Collected data:
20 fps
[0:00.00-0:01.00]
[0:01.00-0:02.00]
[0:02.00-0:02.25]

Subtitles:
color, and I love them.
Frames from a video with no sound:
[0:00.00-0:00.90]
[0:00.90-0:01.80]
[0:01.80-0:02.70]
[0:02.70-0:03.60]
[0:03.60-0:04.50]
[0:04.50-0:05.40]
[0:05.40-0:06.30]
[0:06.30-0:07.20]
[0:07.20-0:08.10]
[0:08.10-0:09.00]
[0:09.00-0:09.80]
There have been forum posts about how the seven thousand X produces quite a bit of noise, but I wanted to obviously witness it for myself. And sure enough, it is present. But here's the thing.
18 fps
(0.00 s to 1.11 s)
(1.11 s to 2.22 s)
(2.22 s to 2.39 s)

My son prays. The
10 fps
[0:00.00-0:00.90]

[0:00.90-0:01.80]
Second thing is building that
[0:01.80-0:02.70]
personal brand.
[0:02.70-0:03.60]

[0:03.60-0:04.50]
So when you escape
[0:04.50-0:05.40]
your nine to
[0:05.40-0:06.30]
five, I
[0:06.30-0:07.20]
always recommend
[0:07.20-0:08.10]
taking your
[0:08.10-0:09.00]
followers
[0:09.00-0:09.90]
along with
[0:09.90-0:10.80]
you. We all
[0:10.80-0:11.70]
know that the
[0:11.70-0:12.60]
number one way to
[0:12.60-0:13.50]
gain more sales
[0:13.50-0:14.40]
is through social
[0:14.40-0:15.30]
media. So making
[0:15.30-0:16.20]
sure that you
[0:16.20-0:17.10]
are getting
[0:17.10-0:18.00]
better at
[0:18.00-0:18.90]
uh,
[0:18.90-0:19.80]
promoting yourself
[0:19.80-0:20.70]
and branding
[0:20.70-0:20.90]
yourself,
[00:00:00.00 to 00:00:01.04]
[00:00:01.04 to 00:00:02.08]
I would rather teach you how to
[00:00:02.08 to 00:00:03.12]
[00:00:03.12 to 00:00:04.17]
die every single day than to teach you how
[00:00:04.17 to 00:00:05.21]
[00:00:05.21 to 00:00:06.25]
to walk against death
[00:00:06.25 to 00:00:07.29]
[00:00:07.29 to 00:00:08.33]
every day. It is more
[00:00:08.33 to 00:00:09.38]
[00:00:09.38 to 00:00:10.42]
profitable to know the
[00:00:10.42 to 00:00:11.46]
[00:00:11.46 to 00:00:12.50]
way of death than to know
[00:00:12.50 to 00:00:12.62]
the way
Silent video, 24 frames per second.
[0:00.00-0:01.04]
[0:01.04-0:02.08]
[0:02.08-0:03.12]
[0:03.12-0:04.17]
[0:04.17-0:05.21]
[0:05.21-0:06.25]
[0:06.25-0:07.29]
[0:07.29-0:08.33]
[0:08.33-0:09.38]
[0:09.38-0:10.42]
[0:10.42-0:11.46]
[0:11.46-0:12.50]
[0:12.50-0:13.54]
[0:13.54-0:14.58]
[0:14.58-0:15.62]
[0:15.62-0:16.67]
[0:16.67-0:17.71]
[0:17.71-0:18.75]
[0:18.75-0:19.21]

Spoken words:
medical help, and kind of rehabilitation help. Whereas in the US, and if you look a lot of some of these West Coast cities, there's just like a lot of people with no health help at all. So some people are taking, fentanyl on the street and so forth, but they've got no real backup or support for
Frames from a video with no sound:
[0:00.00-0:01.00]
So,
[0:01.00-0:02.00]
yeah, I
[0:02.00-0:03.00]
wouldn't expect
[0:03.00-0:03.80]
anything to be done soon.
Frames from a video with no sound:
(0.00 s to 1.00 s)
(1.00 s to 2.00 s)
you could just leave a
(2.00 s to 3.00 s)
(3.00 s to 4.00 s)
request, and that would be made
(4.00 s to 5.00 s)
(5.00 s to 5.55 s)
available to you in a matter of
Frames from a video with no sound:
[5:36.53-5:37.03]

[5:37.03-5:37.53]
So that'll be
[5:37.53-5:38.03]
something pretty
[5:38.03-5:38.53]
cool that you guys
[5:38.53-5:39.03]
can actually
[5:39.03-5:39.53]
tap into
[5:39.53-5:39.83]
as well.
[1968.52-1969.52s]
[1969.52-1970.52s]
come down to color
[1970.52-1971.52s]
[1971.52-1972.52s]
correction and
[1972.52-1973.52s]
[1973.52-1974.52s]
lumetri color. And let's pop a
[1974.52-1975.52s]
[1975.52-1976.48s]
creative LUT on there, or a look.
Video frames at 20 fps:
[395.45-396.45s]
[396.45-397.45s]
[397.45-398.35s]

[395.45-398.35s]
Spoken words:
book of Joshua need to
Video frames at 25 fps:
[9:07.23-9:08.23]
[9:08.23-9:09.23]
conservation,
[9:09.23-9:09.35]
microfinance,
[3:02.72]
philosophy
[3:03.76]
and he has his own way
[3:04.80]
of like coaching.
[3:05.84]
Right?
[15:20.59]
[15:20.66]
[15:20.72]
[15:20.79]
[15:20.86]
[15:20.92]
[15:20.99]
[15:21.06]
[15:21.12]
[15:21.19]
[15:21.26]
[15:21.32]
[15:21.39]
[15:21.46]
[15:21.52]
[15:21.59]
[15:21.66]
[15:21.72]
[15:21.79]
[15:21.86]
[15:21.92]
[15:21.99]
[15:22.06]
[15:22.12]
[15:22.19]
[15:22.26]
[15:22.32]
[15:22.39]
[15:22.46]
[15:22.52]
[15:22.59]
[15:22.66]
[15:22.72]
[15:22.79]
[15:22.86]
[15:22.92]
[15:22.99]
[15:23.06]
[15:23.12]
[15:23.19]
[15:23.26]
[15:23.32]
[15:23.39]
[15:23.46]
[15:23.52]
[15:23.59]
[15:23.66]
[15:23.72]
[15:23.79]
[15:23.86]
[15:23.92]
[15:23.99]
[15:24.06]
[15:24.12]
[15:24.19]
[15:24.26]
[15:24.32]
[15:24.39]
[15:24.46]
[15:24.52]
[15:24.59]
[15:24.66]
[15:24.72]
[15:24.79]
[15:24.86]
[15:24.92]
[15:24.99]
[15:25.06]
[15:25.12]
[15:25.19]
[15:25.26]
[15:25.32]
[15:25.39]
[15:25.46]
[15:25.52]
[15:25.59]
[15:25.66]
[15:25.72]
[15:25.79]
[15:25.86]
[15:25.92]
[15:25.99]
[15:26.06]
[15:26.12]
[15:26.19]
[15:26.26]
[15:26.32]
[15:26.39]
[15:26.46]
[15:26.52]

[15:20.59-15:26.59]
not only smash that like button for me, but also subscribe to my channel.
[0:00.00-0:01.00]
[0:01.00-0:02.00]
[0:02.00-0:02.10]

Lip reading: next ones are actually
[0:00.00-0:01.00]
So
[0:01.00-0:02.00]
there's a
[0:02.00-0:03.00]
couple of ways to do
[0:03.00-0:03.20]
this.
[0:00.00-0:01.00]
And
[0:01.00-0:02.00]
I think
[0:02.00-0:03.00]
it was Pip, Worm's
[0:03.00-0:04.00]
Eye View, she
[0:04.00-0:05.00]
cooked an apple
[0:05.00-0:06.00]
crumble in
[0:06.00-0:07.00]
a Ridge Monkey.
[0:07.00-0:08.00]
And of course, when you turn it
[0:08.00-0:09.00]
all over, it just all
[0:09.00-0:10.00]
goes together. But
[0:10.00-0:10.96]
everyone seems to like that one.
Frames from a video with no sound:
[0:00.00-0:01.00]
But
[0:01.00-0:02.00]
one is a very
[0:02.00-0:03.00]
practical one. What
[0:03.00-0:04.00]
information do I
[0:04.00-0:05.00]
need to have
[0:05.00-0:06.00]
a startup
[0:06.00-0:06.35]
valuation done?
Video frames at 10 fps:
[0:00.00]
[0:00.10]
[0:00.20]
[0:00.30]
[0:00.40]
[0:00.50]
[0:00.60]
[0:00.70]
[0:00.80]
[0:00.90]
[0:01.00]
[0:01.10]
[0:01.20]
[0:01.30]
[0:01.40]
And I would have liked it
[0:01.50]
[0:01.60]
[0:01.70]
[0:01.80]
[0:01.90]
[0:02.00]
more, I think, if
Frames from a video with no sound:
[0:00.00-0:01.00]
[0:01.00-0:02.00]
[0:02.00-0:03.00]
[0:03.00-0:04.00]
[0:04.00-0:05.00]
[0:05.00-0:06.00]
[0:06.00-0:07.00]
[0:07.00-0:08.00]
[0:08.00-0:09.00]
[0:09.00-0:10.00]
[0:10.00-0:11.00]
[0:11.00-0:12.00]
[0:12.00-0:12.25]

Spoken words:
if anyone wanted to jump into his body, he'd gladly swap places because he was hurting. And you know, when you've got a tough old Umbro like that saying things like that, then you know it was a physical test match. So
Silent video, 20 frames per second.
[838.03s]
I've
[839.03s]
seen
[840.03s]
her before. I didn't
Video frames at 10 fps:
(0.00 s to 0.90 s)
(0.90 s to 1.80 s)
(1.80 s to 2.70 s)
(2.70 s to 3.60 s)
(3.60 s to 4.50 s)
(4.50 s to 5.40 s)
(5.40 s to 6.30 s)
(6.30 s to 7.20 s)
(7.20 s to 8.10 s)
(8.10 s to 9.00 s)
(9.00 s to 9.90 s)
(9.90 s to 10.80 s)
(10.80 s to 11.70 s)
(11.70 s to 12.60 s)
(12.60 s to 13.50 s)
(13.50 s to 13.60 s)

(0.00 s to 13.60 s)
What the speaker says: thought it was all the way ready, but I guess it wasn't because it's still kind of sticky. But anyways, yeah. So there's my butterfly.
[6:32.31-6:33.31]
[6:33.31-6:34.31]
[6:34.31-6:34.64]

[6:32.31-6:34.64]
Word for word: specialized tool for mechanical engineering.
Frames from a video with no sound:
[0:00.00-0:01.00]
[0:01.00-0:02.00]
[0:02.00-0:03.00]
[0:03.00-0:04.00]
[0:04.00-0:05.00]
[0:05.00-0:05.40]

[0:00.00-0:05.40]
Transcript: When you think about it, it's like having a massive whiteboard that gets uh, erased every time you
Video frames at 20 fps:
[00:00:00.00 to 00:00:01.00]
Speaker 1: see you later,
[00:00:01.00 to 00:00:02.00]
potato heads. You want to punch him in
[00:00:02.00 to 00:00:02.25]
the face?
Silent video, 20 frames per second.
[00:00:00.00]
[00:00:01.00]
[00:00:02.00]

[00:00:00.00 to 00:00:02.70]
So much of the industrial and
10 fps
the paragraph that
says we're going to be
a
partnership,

● **Task objective**
In the data above, find the line with "[0:18.00-0:18.90]" and the line with "[00:00:04.17 to 00:00:05.21]". Retype both, plus every line between them, exactly.

● **Solution**
[0:18.00-0:18.90]
uh,
[0:18.90-0:19.80]
promoting yourself
[0:19.80-0:20.70]
and branding
[0:20.70-0:20.90]
yourself,
[00:00:00.00 to 00:00:01.04]
[00:00:01.04 to 00:00:02.08]
I would rather teach you how to
[00:00:02.08 to 00:00:03.12]
[00:00:03.12 to 00:00:04.17]
die every single day than to teach you how
[00:00:04.17 to 00:00:05.21]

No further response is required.